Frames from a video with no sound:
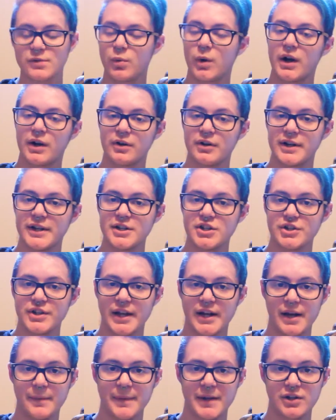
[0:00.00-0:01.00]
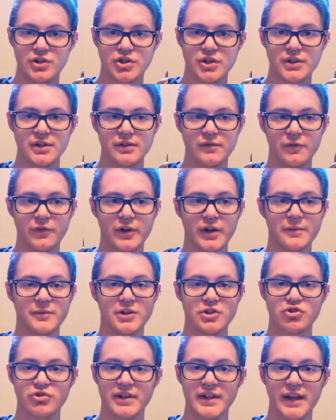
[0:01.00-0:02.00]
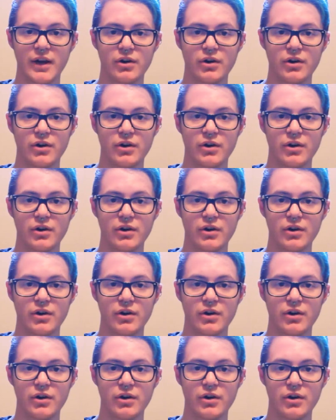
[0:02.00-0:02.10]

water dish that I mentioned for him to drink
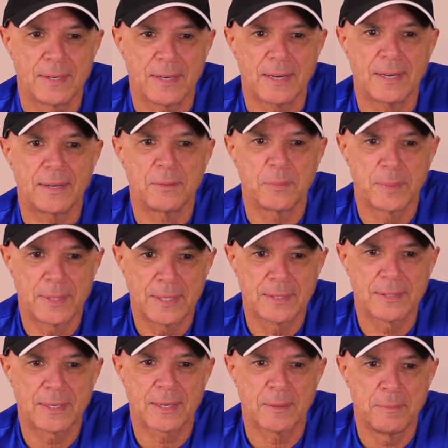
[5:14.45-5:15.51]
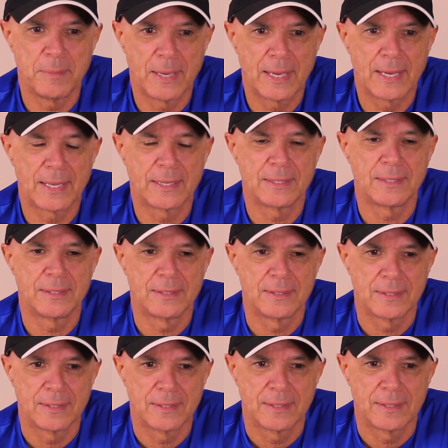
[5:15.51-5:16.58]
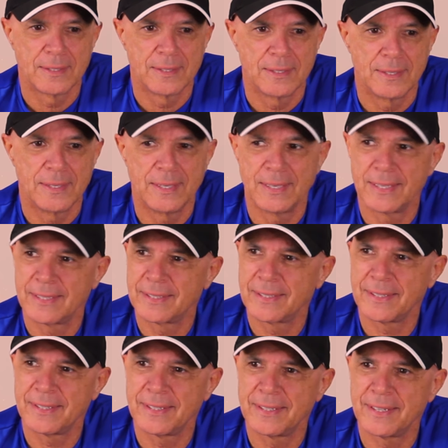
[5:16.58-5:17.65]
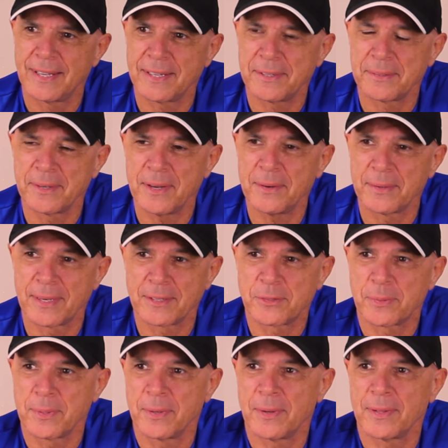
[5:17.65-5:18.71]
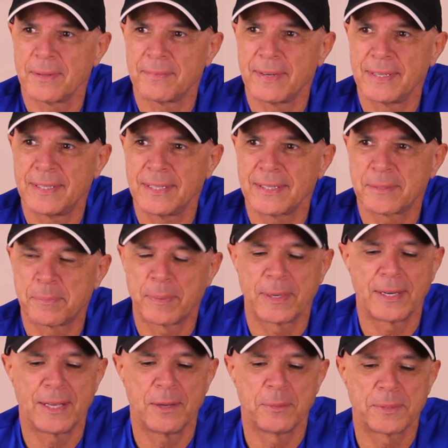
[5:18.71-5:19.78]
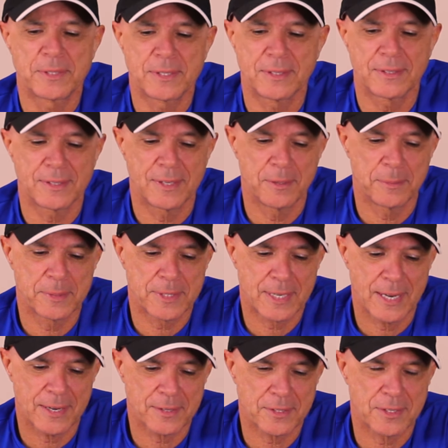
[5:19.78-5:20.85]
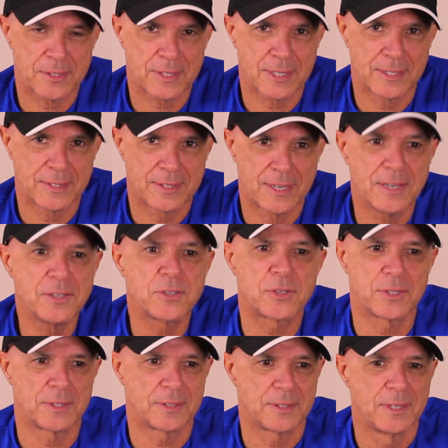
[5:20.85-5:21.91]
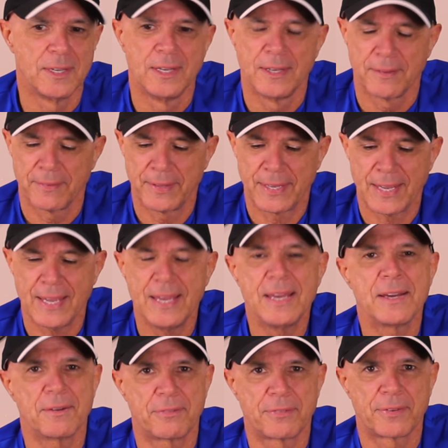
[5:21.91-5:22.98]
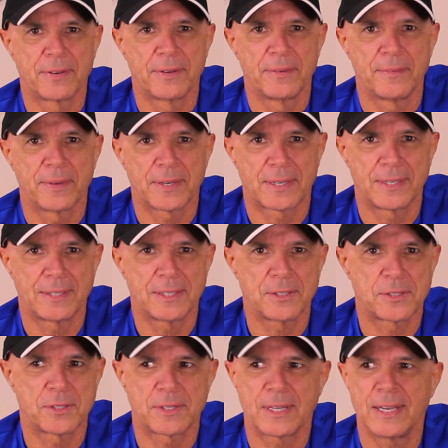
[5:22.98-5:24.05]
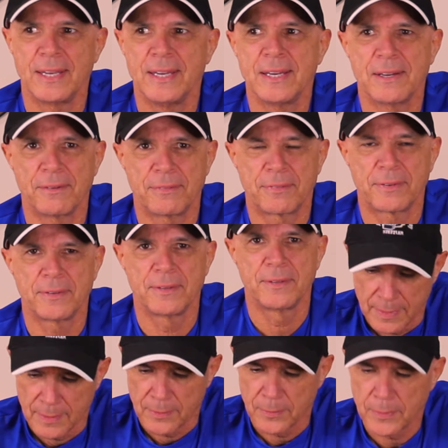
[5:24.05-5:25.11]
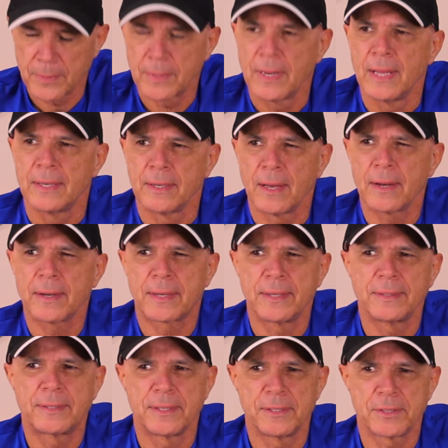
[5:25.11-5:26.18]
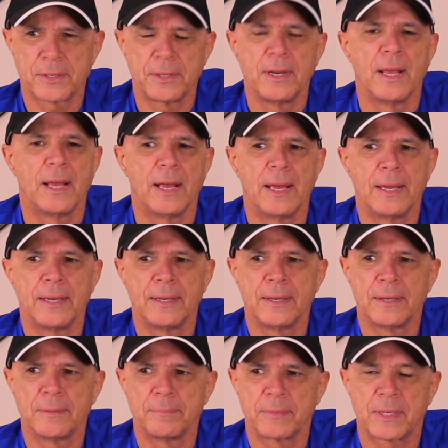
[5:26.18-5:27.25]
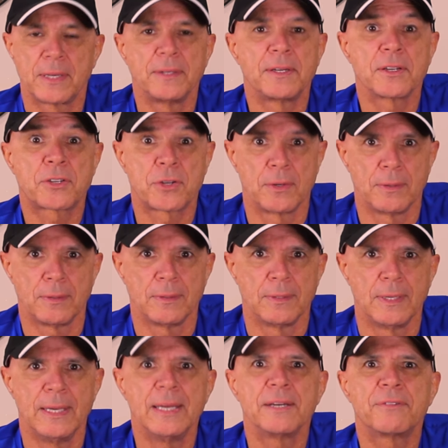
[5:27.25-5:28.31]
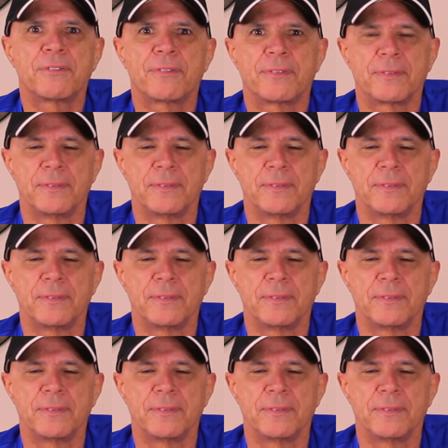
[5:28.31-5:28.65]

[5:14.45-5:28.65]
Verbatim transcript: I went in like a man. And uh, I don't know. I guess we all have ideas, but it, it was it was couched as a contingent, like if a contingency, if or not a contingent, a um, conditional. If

What needs to be done
Nothing but the lines from the one with "[5:16.58-5:17.65]" through the last line of the material above should appear in the answer, each copied exactly, with no pictures.

Answer below
[5:16.58-5:17.65]
[5:17.65-5:18.71]
[5:18.71-5:19.78]
[5:19.78-5:20.85]
[5:20.85-5:21.91]
[5:21.91-5:22.98]
[5:22.98-5:24.05]
[5:24.05-5:25.11]
[5:25.11-5:26.18]
[5:26.18-5:27.25]
[5:27.25-5:28.31]
[5:28.31-5:28.65]

[5:14.45-5:28.65]
Verbatim transcript: I went in like a man. And uh, I don't know. I guess we all have ideas, but it, it was it was couched as a contingent, like if a contingency, if or not a contingent, a um, conditional. If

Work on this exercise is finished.